Records supplied Start Marker

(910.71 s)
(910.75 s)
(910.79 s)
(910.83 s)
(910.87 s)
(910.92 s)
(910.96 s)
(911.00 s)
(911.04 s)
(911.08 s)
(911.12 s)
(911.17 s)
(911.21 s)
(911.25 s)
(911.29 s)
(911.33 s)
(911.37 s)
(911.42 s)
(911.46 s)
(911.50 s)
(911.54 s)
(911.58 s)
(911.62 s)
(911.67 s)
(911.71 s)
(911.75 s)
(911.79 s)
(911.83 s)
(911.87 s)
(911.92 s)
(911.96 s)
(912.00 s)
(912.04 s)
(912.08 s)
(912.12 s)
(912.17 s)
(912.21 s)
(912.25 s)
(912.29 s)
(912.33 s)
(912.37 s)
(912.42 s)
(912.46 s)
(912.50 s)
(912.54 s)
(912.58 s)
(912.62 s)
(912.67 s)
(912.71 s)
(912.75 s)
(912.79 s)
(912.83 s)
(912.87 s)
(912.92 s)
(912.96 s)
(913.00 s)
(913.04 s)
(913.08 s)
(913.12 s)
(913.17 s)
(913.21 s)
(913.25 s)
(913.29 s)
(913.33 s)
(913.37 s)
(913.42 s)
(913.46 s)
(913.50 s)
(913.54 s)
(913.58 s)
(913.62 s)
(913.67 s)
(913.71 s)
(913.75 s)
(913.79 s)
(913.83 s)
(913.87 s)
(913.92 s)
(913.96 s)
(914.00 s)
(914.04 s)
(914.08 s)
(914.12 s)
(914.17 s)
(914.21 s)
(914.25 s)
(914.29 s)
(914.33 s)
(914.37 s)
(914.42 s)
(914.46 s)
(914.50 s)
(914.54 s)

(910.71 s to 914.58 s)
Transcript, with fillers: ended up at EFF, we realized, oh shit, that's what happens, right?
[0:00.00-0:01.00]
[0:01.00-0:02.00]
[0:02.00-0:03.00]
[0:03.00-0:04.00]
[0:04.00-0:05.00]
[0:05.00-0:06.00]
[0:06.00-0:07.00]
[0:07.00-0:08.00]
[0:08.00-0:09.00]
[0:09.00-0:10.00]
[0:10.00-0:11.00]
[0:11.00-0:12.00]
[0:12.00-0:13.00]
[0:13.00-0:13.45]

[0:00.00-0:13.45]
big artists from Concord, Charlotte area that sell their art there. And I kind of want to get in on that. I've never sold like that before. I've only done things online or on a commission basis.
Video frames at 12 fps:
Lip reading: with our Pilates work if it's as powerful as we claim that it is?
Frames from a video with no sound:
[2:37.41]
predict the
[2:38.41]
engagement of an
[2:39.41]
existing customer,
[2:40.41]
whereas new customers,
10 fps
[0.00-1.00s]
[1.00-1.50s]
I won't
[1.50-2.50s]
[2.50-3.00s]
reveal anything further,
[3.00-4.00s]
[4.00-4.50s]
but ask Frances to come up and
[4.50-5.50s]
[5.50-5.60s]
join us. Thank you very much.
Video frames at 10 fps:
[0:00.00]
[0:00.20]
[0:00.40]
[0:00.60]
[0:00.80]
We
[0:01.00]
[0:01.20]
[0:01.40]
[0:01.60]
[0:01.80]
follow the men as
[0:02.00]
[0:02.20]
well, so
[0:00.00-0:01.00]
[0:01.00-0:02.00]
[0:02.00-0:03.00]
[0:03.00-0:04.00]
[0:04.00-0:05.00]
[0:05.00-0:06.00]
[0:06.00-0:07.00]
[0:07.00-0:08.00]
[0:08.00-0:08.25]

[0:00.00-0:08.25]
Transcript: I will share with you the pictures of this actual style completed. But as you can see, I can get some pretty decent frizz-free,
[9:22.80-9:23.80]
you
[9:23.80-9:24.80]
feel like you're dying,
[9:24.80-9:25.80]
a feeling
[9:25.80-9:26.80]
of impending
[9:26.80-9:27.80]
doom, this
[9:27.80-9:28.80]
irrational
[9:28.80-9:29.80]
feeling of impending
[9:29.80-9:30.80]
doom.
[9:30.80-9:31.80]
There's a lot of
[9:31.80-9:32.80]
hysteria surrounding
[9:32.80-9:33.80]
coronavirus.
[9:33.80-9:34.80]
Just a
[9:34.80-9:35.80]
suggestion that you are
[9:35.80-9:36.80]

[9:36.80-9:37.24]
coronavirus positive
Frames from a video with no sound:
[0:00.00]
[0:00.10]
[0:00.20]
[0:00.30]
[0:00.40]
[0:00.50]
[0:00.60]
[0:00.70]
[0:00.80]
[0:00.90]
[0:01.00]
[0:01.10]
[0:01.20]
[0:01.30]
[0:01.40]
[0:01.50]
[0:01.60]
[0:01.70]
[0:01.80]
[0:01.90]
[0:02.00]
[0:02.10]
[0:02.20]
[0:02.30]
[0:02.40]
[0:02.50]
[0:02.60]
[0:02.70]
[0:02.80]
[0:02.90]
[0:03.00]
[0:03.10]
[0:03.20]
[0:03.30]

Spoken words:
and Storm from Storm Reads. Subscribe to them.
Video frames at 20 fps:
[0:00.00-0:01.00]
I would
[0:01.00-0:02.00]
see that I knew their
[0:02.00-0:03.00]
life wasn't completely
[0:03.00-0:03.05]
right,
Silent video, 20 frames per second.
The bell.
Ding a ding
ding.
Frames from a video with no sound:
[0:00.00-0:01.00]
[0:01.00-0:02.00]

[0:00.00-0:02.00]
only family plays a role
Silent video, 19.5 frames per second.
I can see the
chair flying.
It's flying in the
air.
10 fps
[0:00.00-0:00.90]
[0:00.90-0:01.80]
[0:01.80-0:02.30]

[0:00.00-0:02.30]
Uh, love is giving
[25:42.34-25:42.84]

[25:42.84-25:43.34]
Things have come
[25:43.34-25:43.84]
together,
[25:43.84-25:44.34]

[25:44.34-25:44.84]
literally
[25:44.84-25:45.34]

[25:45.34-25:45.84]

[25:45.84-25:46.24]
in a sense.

Records supplied End Marker

Assignment: Nothing in the entries may change. Retype them all.

Answer to this exercise:
(910.71 s)
(910.75 s)
(910.79 s)
(910.83 s)
(910.87 s)
(910.92 s)
(910.96 s)
(911.00 s)
(911.04 s)
(911.08 s)
(911.12 s)
(911.17 s)
(911.21 s)
(911.25 s)
(911.29 s)
(911.33 s)
(911.37 s)
(911.42 s)
(911.46 s)
(911.50 s)
(911.54 s)
(911.58 s)
(911.62 s)
(911.67 s)
(911.71 s)
(911.75 s)
(911.79 s)
(911.83 s)
(911.87 s)
(911.92 s)
(911.96 s)
(912.00 s)
(912.04 s)
(912.08 s)
(912.12 s)
(912.17 s)
(912.21 s)
(912.25 s)
(912.29 s)
(912.33 s)
(912.37 s)
(912.42 s)
(912.46 s)
(912.50 s)
(912.54 s)
(912.58 s)
(912.62 s)
(912.67 s)
(912.71 s)
(912.75 s)
(912.79 s)
(912.83 s)
(912.87 s)
(912.92 s)
(912.96 s)
(913.00 s)
(913.04 s)
(913.08 s)
(913.12 s)
(913.17 s)
(913.21 s)
(913.25 s)
(913.29 s)
(913.33 s)
(913.37 s)
(913.42 s)
(913.46 s)
(913.50 s)
(913.54 s)
(913.58 s)
(913.62 s)
(913.67 s)
(913.71 s)
(913.75 s)
(913.79 s)
(913.83 s)
(913.87 s)
(913.92 s)
(913.96 s)
(914.00 s)
(914.04 s)
(914.08 s)
(914.12 s)
(914.17 s)
(914.21 s)
(914.25 s)
(914.29 s)
(914.33 s)
(914.37 s)
(914.42 s)
(914.46 s)
(914.50 s)
(914.54 s)

(910.71 s to 914.58 s)
Transcript, with fillers: ended up at EFF, we realized, oh shit, that's what happens, right?
[0:00.00-0:01.00]
[0:01.00-0:02.00]
[0:02.00-0:03.00]
[0:03.00-0:04.00]
[0:04.00-0:05.00]
[0:05.00-0:06.00]
[0:06.00-0:07.00]
[0:07.00-0:08.00]
[0:08.00-0:09.00]
[0:09.00-0:10.00]
[0:10.00-0:11.00]
[0:11.00-0:12.00]
[0:12.00-0:13.00]
[0:13.00-0:13.45]

[0:00.00-0:13.45]
big artists from Concord, Charlotte area that sell their art there. And I kind of want to get in on that. I've never sold like that before. I've only done things online or on a commission basis.
Video frames at 12 fps:
Lip reading: with our Pilates work if it's as powerful as we claim that it is?
Frames from a video with no sound:
[2:37.41]
predict the
[2:38.41]
engagement of an
[2:39.41]
existing customer,
[2:40.41]
whereas new customers,
10 fps
[0.00-1.00s]
[1.00-1.50s]
I won't
[1.50-2.50s]
[2.50-3.00s]
reveal anything further,
[3.00-4.00s]
[4.00-4.50s]
but ask Frances to come up and
[4.50-5.50s]
[5.50-5.60s]
join us. Thank you very much.
Video frames at 10 fps:
[0:00.00]
[0:00.20]
[0:00.40]
[0:00.60]
[0:00.80]
We
[0:01.00]
[0:01.20]
[0:01.40]
[0:01.60]
[0:01.80]
follow the men as
[0:02.00]
[0:02.20]
well, so
[0:00.00-0:01.00]
[0:01.00-0:02.00]
[0:02.00-0:03.00]
[0:03.00-0:04.00]
[0:04.00-0:05.00]
[0:05.00-0:06.00]
[0:06.00-0:07.00]
[0:07.00-0:08.00]
[0:08.00-0:08.25]

[0:00.00-0:08.25]
Transcript: I will share with you the pictures of this actual style completed. But as you can see, I can get some pretty decent frizz-free,
[9:22.80-9:23.80]
you
[9:23.80-9:24.80]
feel like you're dying,
[9:24.80-9:25.80]
a feeling
[9:25.80-9:26.80]
of impending
[9:26.80-9:27.80]
doom, this
[9:27.80-9:28.80]
irrational
[9:28.80-9:29.80]
feeling of impending
[9:29.80-9:30.80]
doom.
[9:30.80-9:31.80]
There's a lot of
[9:31.80-9:32.80]
hysteria surrounding
[9:32.80-9:33.80]
coronavirus.
[9:33.80-9:34.80]
Just a
[9:34.80-9:35.80]
suggestion that you are
[9:35.80-9:36.80]

[9:36.80-9:37.24]
coronavirus positive
Frames from a video with no sound:
[0:00.00]
[0:00.10]
[0:00.20]
[0:00.30]
[0:00.40]
[0:00.50]
[0:00.60]
[0:00.70]
[0:00.80]
[0:00.90]
[0:01.00]
[0:01.10]
[0:01.20]
[0:01.30]
[0:01.40]
[0:01.50]
[0:01.60]
[0:01.70]
[0:01.80]
[0:01.90]
[0:02.00]
[0:02.10]
[0:02.20]
[0:02.30]
[0:02.40]
[0:02.50]
[0:02.60]
[0:02.70]
[0:02.80]
[0:02.90]
[0:03.00]
[0:03.10]
[0:03.20]
[0:03.30]

Spoken words:
and Storm from Storm Reads. Subscribe to them.
Video frames at 20 fps:
[0:00.00-0:01.00]
I would
[0:01.00-0:02.00]
see that I knew their
[0:02.00-0:03.00]
life wasn't completely
[0:03.00-0:03.05]
right,
Silent video, 20 frames per second.
The bell.
Ding a ding
ding.
Frames from a video with no sound:
[0:00.00-0:01.00]
[0:01.00-0:02.00]

[0:00.00-0:02.00]
only family plays a role
Silent video, 19.5 frames per second.
I can see the
chair flying.
It's flying in the
air.
10 fps
[0:00.00-0:00.90]
[0:00.90-0:01.80]
[0:01.80-0:02.30]

[0:00.00-0:02.30]
Uh, love is giving
[25:42.34-25:42.84]

[25:42.84-25:43.34]
Things have come
[25:43.34-25:43.84]
together,
[25:43.84-25:44.34]

[25:44.34-25:44.84]
literally
[25:44.84-25:45.34]

[25:45.34-25:45.84]

[25:45.84-25:46.24]
in a sense.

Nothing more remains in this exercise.